EL, SCCTC may increase meeting frequency

BY PAT FARNELLI

The Elk Lake School District and the Susquehanna County Career and Technology Center share a campus and school boards, and as with last Thursday’s meeting in Dimock, meet at the same time and place.

However, the two entities may have to part ways, at least for board meetings.

Superintendent William Bush noted, “The board is hard pressed to come in for one meeting a month and get both meetings done, plus have opportunities for public comment.”

The past three meetings have lasted about three hours, not counting executive sessions before and or after the public meeting.

A report was given by auditor Paul Murphy of Murphy Dougherty Co., which audits records of 13 districts in the region.

Murphy gave both Elk Lake and SCCTC a “clean report,” which he said was “in conformity with accounting principles and the highest level one can receive on an audit report.”

However, Murphy noted that several major budget areas had come in significantly under budget.

For the Elk Lake School District, revenue and funding were budgeted at $17.1 million, but approximately $16,327,300 was received. Delinquent taxes collected were off budget, as were gas revenues, and the two combined amounted to a loss of $400,000 from one year to the next, he said.

An accountability grant also came in lower than budgeted.

According to Murphy, the Elk Lake School District spent $1.76 million, much of it on the SCCTC expansion project.

Last year, the remainder of a Peoples Neighborhood Bank debt was refinanced to bonds.

The food service fund, which operates on a break even concept, did just that, Murphy said.

Vocational education or the SCCTC was budgeted at $1 million, but spent $1.2 million.

In other business, there were two transportation contract changes, and Bush asked for permission to request bids to purchase two new vehicles for SCCTC: a 14-passenger van to replace another with high mileage and rust, and a pickup truck.

Change orders were listed on the agenda for the SCCTC building project and for the roofing project.

It was noted that Master Mechanic had been paid $952,987.17 to date, but Bush said the heating was not working okay in some classrooms.

He noted that $30,000 was still left in budgeted accounts for the expansion project.

Elsewhere, it was noted that gas royalties from Cabot for December amounted to $27,506.

Bush also noted there was interest in tapping into the Marcellus natural gas resource that lay beneath the campus.

“We have had some discussion in past with whether we can hook up for utility gas,” Bush said, indicating that meetings with Leatherstocking were very encouraging.

He said that Russ Miller from Leatherstocking thinks it can get permission from Harrisburg (presumably the Public Utilities Commission) to service the district since “we have our own wells.

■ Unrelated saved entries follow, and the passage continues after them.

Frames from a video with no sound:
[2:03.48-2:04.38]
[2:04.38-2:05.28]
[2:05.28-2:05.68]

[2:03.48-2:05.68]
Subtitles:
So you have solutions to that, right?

Bush noted that if Harrisburg approves the district it would be available for next year and costs would be cut one-third of what’s being paid now.

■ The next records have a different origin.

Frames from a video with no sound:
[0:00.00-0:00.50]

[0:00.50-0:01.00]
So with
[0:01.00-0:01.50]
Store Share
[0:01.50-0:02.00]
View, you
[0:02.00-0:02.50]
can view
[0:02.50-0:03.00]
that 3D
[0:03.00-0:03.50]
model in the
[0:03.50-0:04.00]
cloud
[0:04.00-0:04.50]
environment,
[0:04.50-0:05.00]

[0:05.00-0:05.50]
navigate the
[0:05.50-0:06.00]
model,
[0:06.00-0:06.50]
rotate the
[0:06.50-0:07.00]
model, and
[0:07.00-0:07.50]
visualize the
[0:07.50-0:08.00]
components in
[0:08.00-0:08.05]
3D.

Chuck and Janice Winschuch of Dimock Township attended the meeting to voice concerns about the Church compressor station, which when completed, would be one of three within a two mile radius of the school campus and likely in line with the Williams pipeline under discussion.

Board member Anne Teel brought up an item on new technology.

“Could we form a committee to see if we could integrate more technology into schools?”

She noted, for instance, that a district in Salisbury Township, had an offering- starting with eighth grade- about hand-held devices.